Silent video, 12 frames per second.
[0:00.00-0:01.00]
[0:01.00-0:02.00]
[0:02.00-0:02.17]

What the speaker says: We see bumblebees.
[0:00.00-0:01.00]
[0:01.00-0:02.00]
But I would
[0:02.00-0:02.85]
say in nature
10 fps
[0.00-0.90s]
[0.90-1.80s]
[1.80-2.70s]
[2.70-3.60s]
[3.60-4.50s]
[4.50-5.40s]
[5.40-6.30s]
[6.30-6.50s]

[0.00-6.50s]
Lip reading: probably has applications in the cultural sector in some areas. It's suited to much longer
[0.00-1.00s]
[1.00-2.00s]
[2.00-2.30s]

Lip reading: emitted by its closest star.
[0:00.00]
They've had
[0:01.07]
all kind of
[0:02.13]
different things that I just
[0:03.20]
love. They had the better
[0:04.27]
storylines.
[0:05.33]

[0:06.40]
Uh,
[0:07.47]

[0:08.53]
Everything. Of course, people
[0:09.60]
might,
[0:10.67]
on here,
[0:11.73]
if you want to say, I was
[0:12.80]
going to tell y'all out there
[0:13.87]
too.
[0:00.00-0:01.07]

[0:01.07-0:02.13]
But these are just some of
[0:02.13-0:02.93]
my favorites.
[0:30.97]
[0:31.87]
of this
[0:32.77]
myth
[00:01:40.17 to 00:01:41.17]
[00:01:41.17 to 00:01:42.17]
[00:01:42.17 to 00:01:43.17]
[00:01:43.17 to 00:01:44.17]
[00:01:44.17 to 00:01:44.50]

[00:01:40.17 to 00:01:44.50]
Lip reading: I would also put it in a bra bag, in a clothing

....................

Everything in the records above should be written out again exactly.

**RESPONSE TO THE EXERCISE**.
Silent video, 12 frames per second.
[0:00.00-0:01.00]
[0:01.00-0:02.00]
[0:02.00-0:02.17]

What the speaker says: We see bumblebees.
[0:00.00-0:01.00]
[0:01.00-0:02.00]
But I would
[0:02.00-0:02.85]
say in nature
10 fps
[0.00-0.90s]
[0.90-1.80s]
[1.80-2.70s]
[2.70-3.60s]
[3.60-4.50s]
[4.50-5.40s]
[5.40-6.30s]
[6.30-6.50s]

[0.00-6.50s]
Lip reading: probably has applications in the cultural sector in some areas. It's suited to much longer
[0.00-1.00s]
[1.00-2.00s]
[2.00-2.30s]

Lip reading: emitted by its closest star.
[0:00.00]
They've had
[0:01.07]
all kind of
[0:02.13]
different things that I just
[0:03.20]
love. They had the better
[0:04.27]
storylines.
[0:05.33]

[0:06.40]
Uh,
[0:07.47]

[0:08.53]
Everything. Of course, people
[0:09.60]
might,
[0:10.67]
on here,
[0:11.73]
if you want to say, I was
[0:12.80]
going to tell y'all out there
[0:13.87]
too.
[0:00.00-0:01.07]

[0:01.07-0:02.13]
But these are just some of
[0:02.13-0:02.93]
my favorites.
[0:30.97]
[0:31.87]
of this
[0:32.77]
myth
[00:01:40.17 to 00:01:41.17]
[00:01:41.17 to 00:01:42.17]
[00:01:42.17 to 00:01:43.17]
[00:01:43.17 to 00:01:44.17]
[00:01:44.17 to 00:01:44.50]

[00:01:40.17 to 00:01:44.50]
Lip reading: I would also put it in a bra bag, in a clothing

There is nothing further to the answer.